• [Goal of the exercise]: Look for the line containing "[00:00:04.00 to 00:00:05.00]" and the line containing "[00:00:12.00 to 00:00:13.00]" in the entries below. Copy those two and all lines between them exactly, leaving out pictures.

• [Dataset entries]:

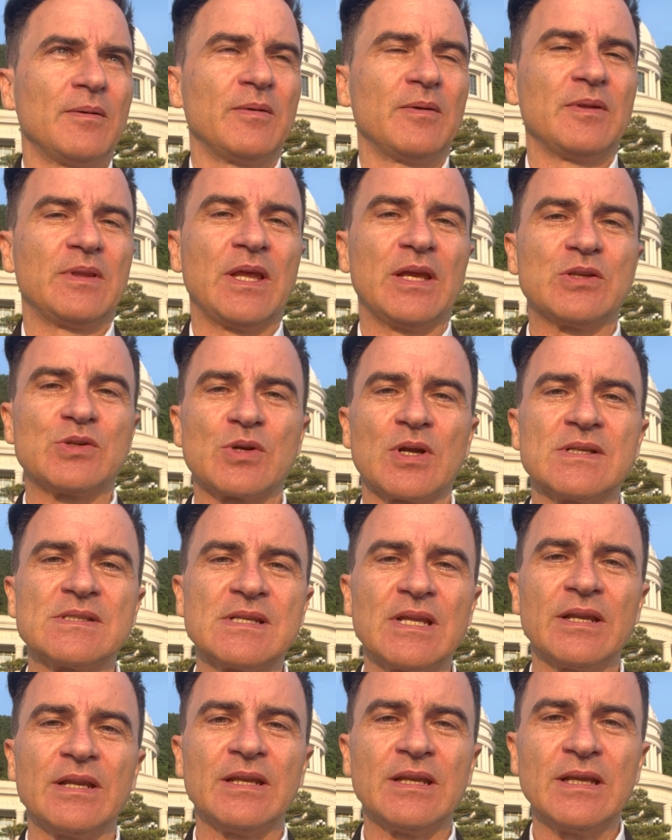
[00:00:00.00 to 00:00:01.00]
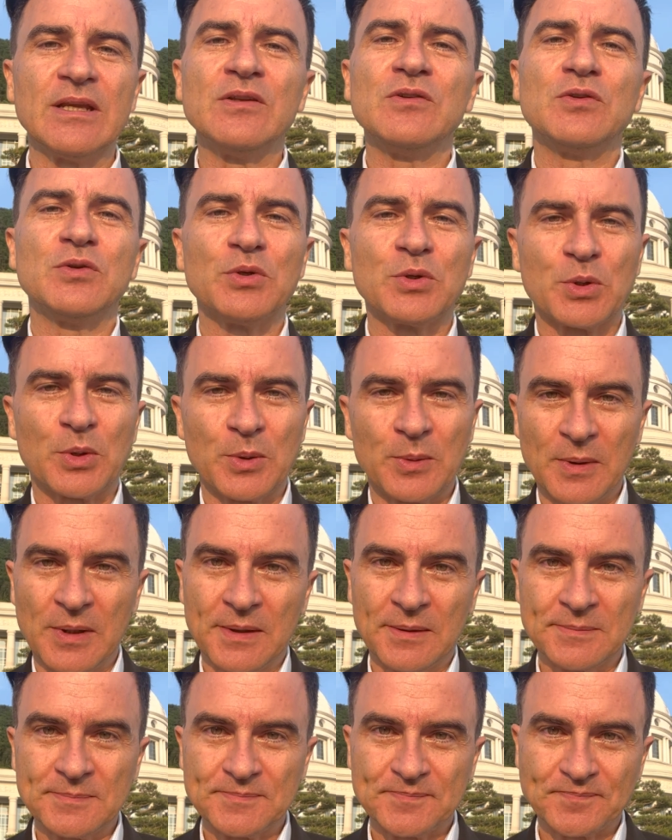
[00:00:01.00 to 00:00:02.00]
they translated into
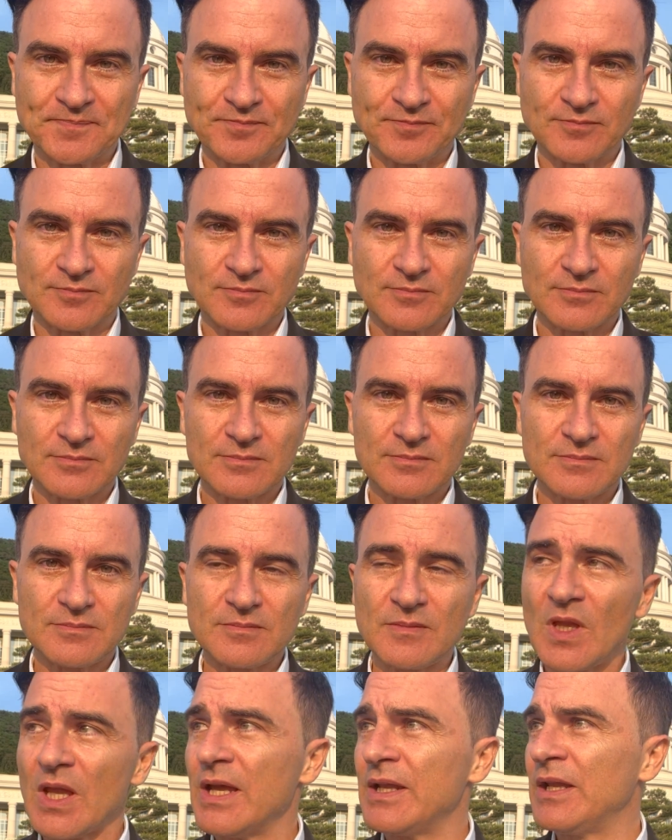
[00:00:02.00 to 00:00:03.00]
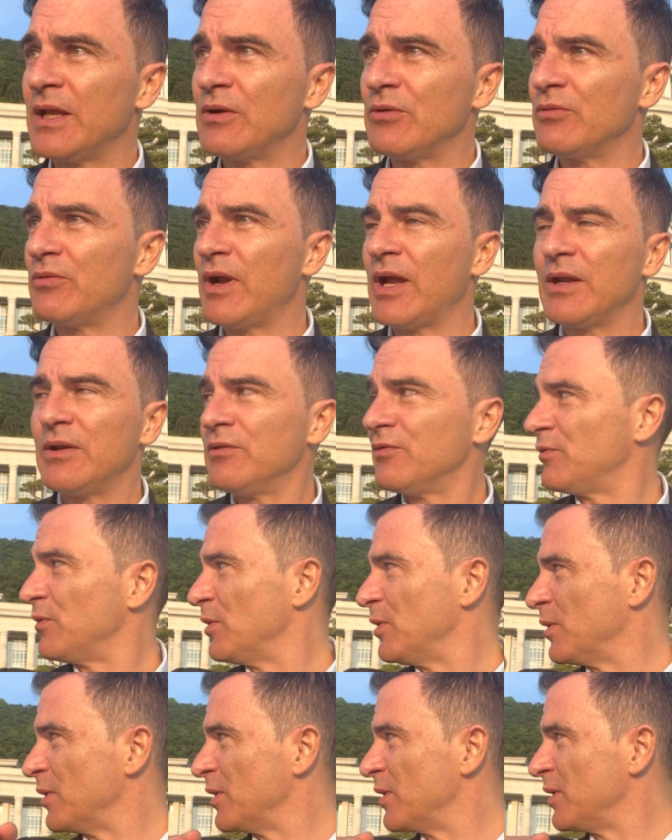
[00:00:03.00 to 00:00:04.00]
Korean. And then read
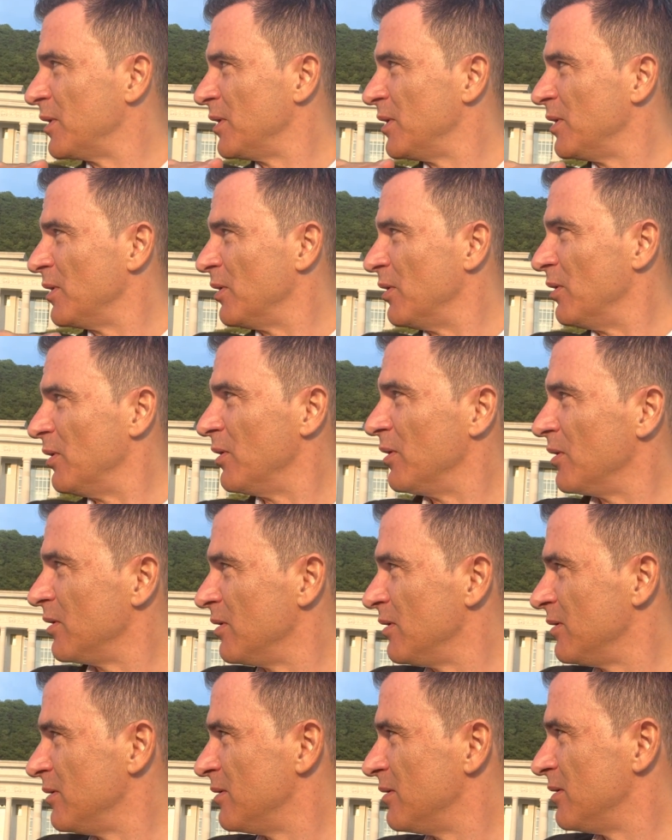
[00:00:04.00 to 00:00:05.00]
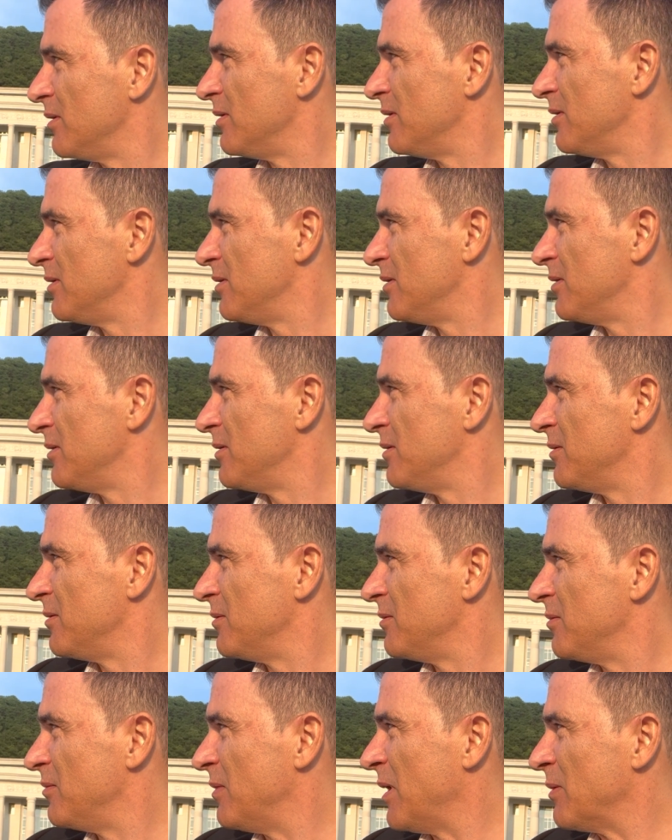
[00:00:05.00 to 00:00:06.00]
for all
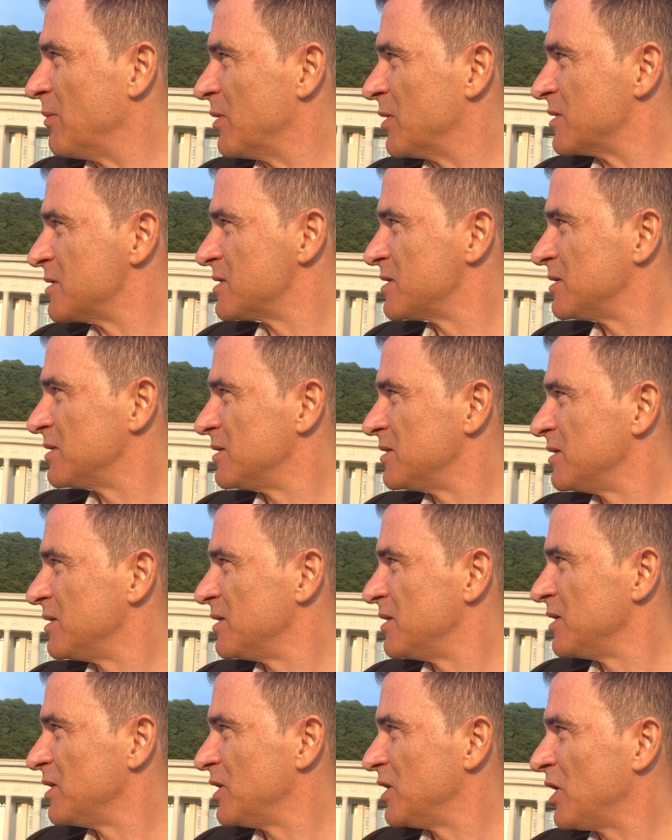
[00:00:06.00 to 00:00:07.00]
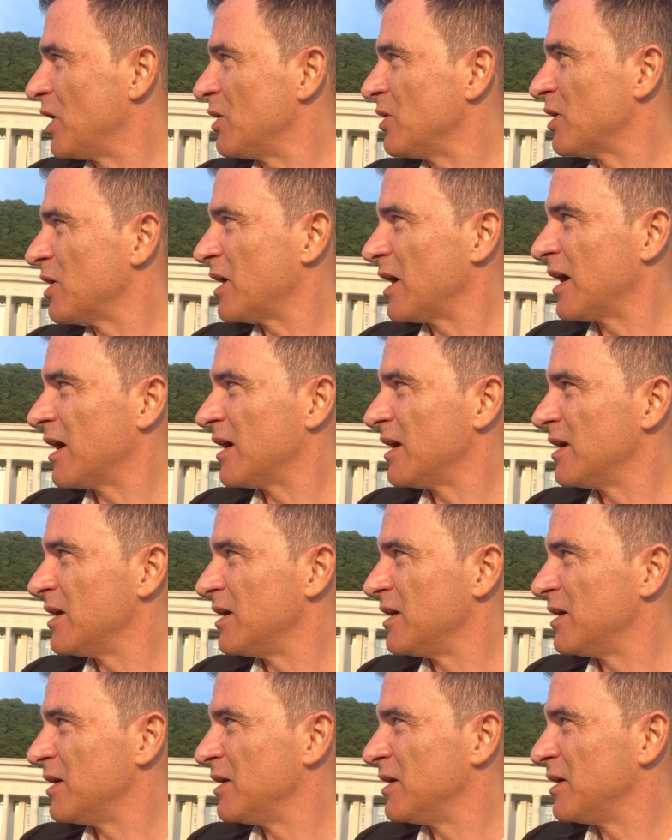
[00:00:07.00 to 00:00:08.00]
members. Hyunuk.
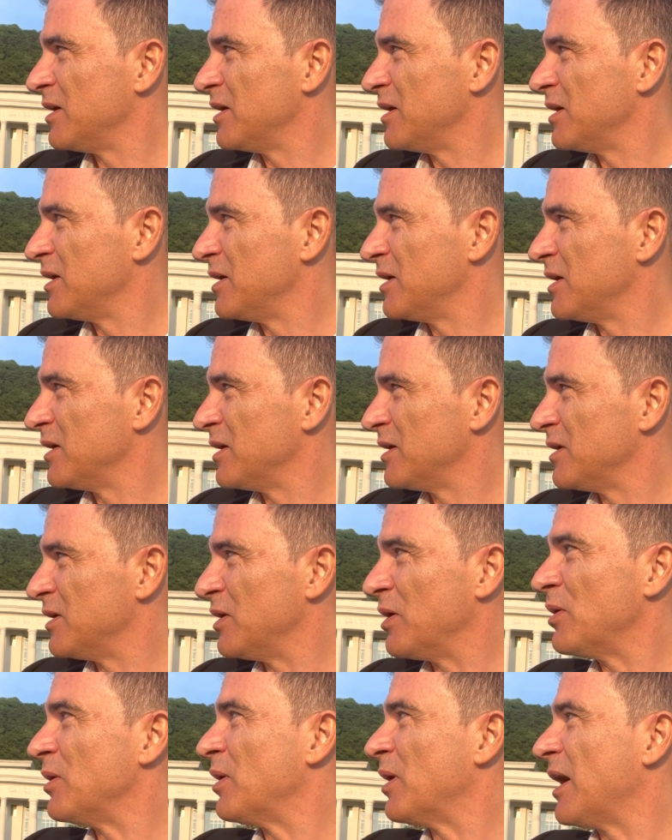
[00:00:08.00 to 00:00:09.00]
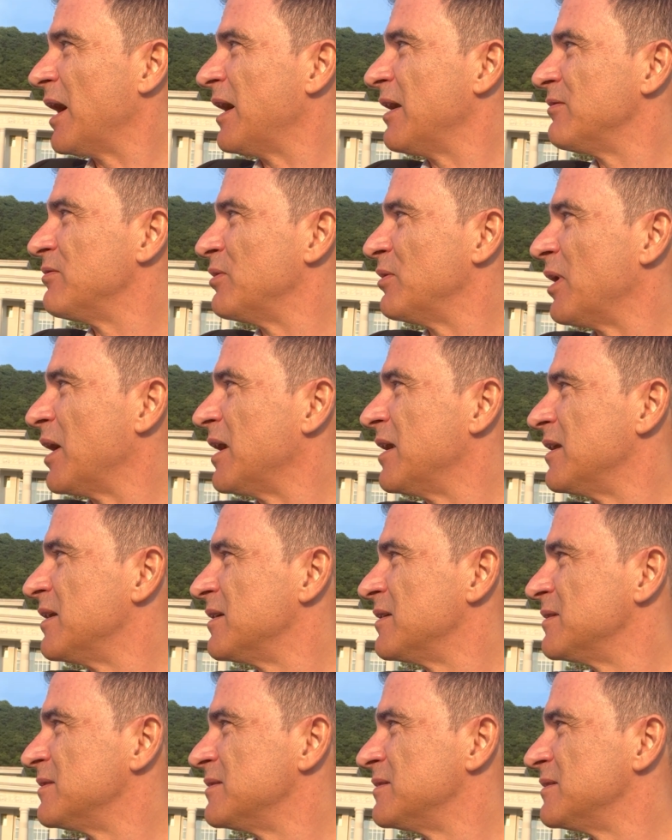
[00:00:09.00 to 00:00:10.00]
No, I have the right.
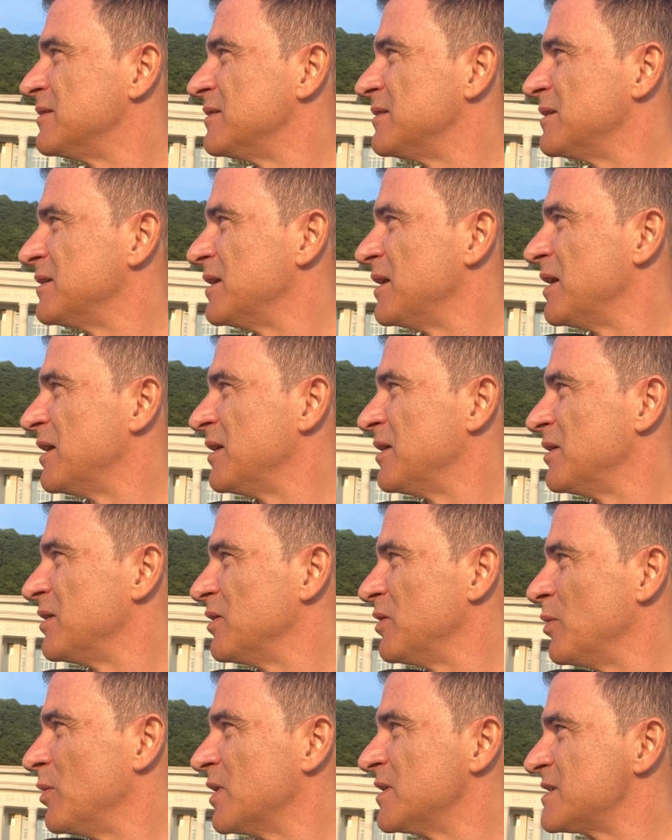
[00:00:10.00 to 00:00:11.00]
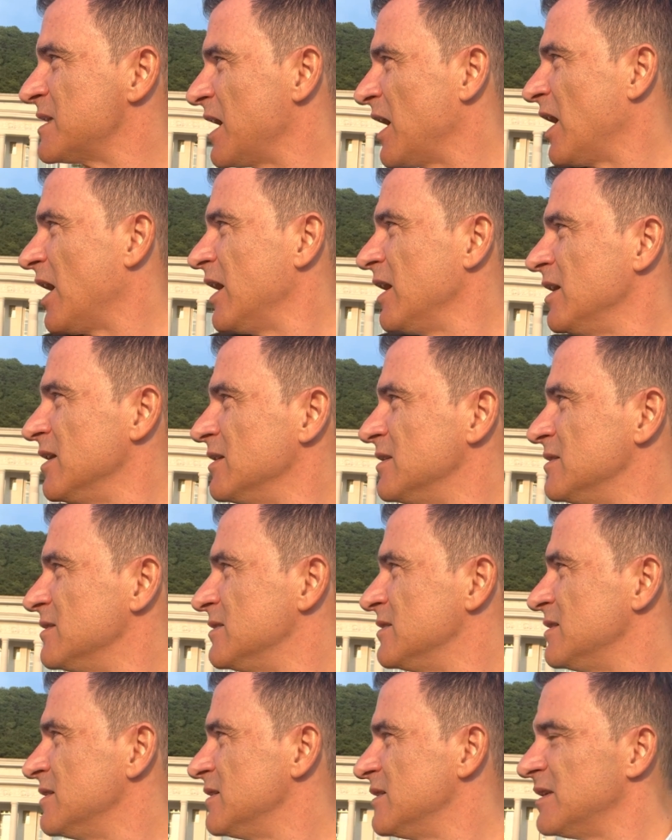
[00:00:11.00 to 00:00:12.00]
Yeah. You want to say hi?
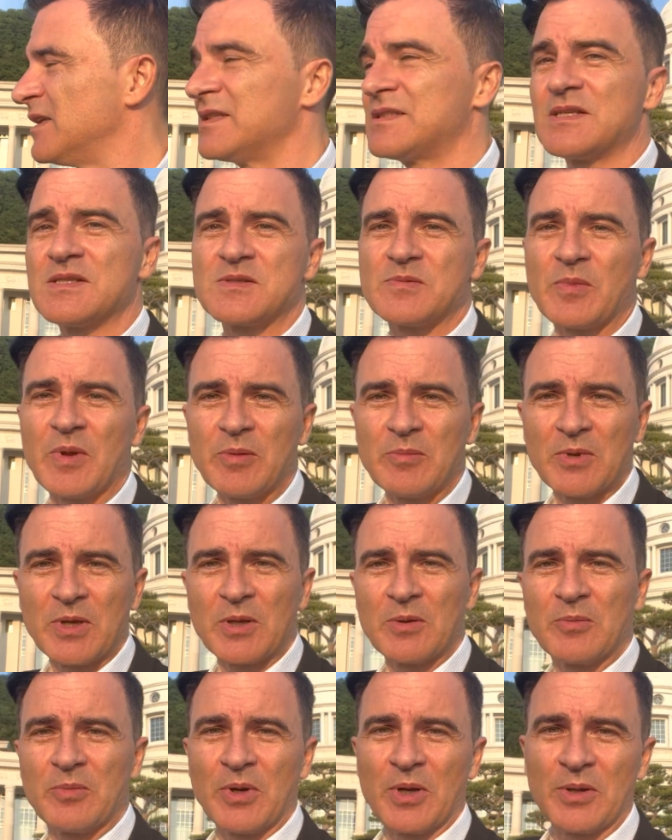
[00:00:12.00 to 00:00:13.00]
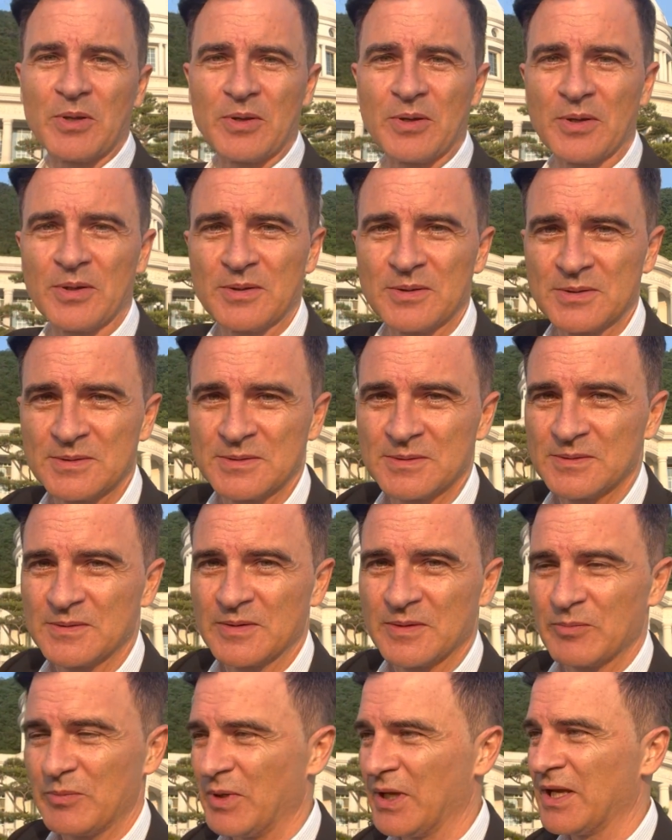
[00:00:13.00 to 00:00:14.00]
This is my big brother.
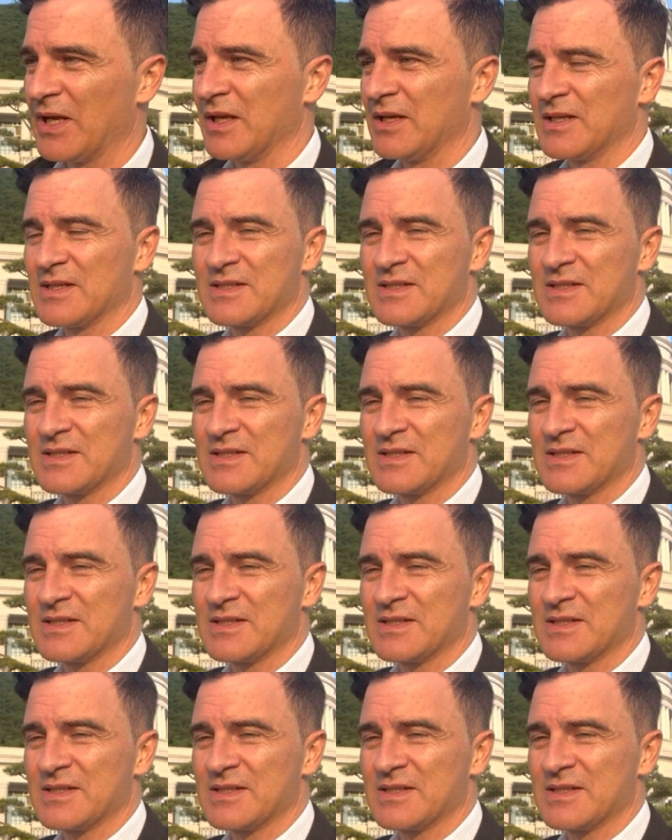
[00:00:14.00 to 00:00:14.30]
Big in the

• [Response box]:
[00:00:04.00 to 00:00:05.00]
[00:00:05.00 to 00:00:06.00]
for all
[00:00:06.00 to 00:00:07.00]
[00:00:07.00 to 00:00:08.00]
members. Hyunuk.
[00:00:08.00 to 00:00:09.00]
[00:00:09.00 to 00:00:10.00]
No, I have the right.
[00:00:10.00 to 00:00:11.00]
[00:00:11.00 to 00:00:12.00]
Yeah. You want to say hi?
[00:00:12.00 to 00:00:13.00]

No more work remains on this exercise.